Human factor: Code is written by the programmer so it can make mistakes, and once uploaded to the Blockchain, it cannot be changed.
Smart contract execution steps
Like encrypted computer programs, smart contracts exactly enforce the parties’ agreements on the “if-then” principle.
2. Smart contracts sent through distributed ledger
The smart contract will be sent to other computers through a distributed ledger network after the terms of the contract are encrypted.
3. Contract performance
Once submitted to the distributed ledger network, the contract is monitored for compliance with the terms.

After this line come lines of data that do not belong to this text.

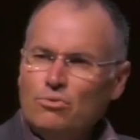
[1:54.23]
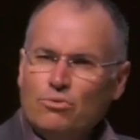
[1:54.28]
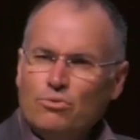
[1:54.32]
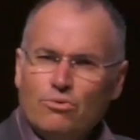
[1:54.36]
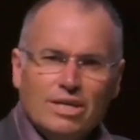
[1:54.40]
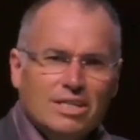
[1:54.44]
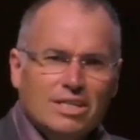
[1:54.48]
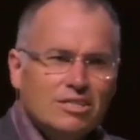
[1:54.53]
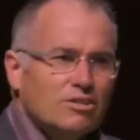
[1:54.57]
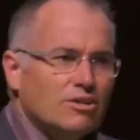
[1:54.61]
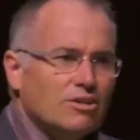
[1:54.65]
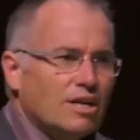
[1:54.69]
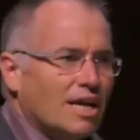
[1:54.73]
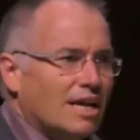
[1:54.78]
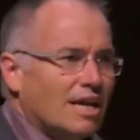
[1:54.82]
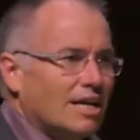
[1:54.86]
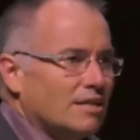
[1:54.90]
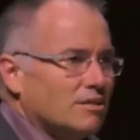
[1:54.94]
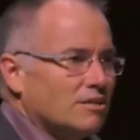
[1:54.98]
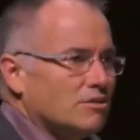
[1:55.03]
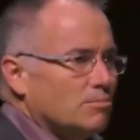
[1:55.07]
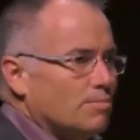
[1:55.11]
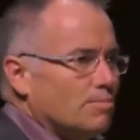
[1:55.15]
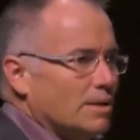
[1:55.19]
raise your
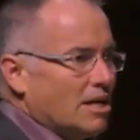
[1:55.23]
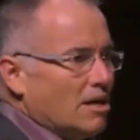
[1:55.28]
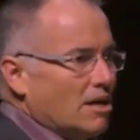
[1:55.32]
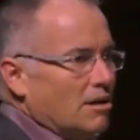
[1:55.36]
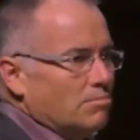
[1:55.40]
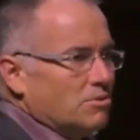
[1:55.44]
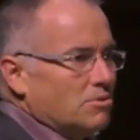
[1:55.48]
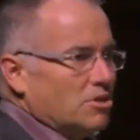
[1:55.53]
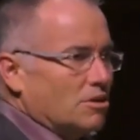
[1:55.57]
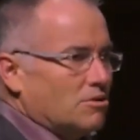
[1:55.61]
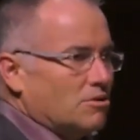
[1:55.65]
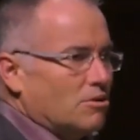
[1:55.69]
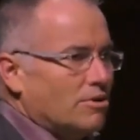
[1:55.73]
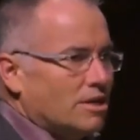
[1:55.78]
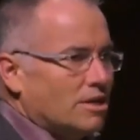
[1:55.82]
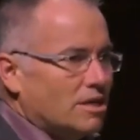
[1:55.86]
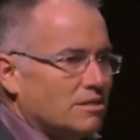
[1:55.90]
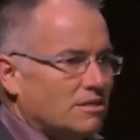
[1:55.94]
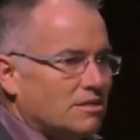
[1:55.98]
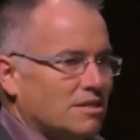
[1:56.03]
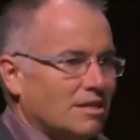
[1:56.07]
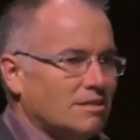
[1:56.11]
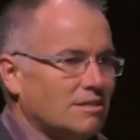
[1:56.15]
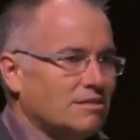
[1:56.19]
hand and speak up. Dr.
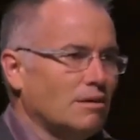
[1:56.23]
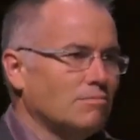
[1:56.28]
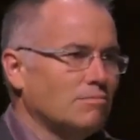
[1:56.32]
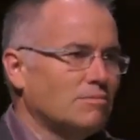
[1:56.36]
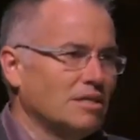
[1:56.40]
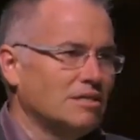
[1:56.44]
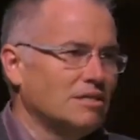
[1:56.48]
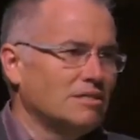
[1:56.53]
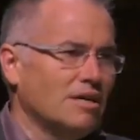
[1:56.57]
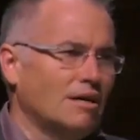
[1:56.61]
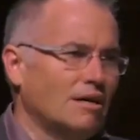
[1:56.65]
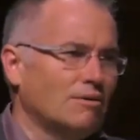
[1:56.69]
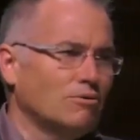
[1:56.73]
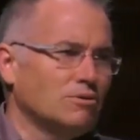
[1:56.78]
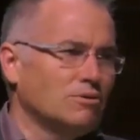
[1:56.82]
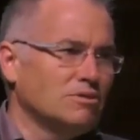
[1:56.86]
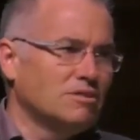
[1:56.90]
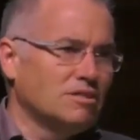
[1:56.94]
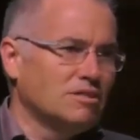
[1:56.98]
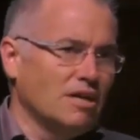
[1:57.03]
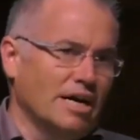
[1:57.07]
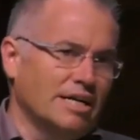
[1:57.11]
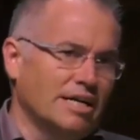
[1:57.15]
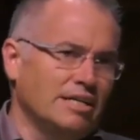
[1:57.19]
Ricketts said sometimes that
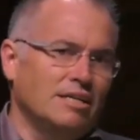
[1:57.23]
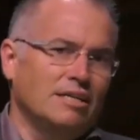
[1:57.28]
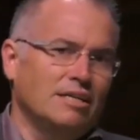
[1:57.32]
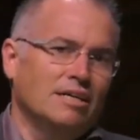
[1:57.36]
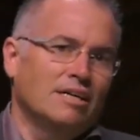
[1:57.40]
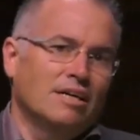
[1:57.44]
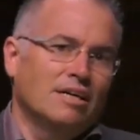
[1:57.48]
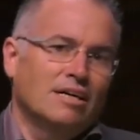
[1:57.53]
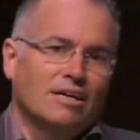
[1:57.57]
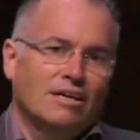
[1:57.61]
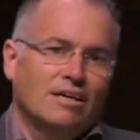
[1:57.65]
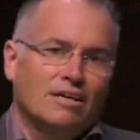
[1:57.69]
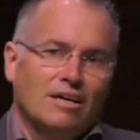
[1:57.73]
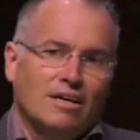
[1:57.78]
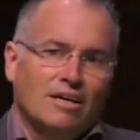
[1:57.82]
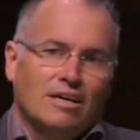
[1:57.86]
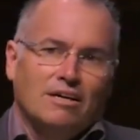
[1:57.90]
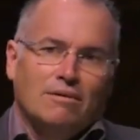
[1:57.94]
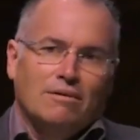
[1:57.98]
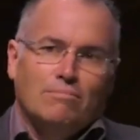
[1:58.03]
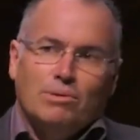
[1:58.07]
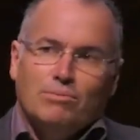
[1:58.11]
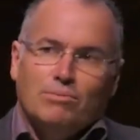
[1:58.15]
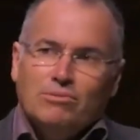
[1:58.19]
was done.
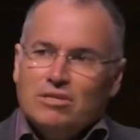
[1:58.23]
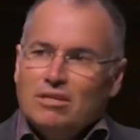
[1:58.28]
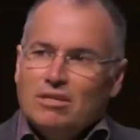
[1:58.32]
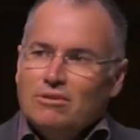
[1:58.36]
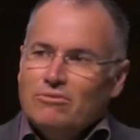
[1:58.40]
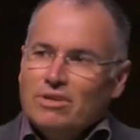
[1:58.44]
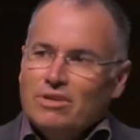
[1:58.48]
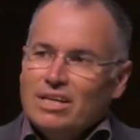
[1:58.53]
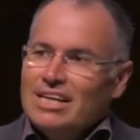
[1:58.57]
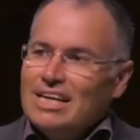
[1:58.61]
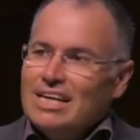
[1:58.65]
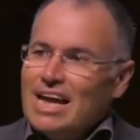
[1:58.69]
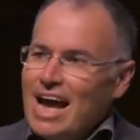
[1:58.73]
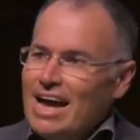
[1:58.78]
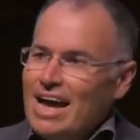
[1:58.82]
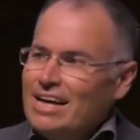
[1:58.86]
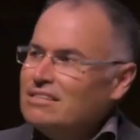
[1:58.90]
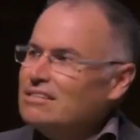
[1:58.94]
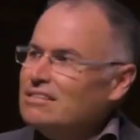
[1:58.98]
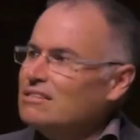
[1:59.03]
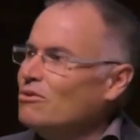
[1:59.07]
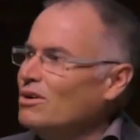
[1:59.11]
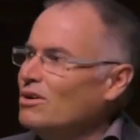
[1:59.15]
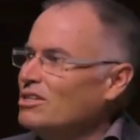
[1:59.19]
People didn't really
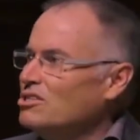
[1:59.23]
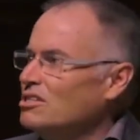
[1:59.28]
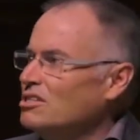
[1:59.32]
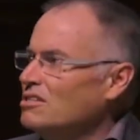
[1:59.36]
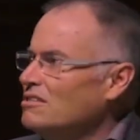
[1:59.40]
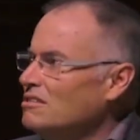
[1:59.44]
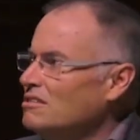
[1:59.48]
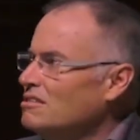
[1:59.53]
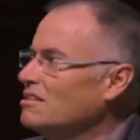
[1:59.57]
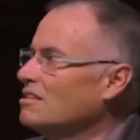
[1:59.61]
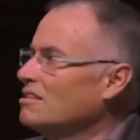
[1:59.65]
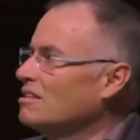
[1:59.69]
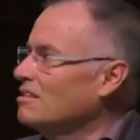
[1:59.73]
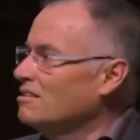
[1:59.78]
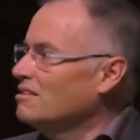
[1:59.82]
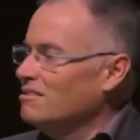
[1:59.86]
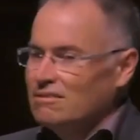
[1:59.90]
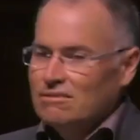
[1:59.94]
ask questions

Challenges faced by smart contracts
Many Smart Contract vulnerabilities are caused by misunderstandings about scripting languages. Therefore, to enhance security, attention should be paid to improving the existing smart contract language and developing new languages.
Smart contracts are currently not recognized by the government or the law, so there are no legal regulations and policies.
Applications of smart contracts
1. Use in Elections
The smart contract will help the voting not be manipulated because the votes are protected by the ledger, to access it, it needs to be decrypted and needs to have a strong enough access, ie this will not be done by anyone. can do.
2. Use in Logistics (Supply Chain)
Smart Contract helps all participating departments to track the work progress to complete tasks on time, ensuring transparency and anti-fraud.
In addition, Smart Contract also provides the ability to monitor the supply process when integrated with the Internet of Things.
3. Use in management
Smart contracts eliminate risks thanks to an automated, transparent and accurate system that is all stored in a trusted ledger. Blockchain ledger will solve external and internal problems synchronously and quickly.
4. Medical use
Medical records are encrypted and stored on the Blockchain via a key, only those who have that key can access the records. In addition, bills for surgeries are stored on the Blockchain and automatically transferred to the insurer.
The above article has just provided you with information about what a Smart Contract is, its advantages and disadvantages, and its applications. In the future, with Smart Contracts, this can be the basis for a wide range of applications, from financial services to supply chain management.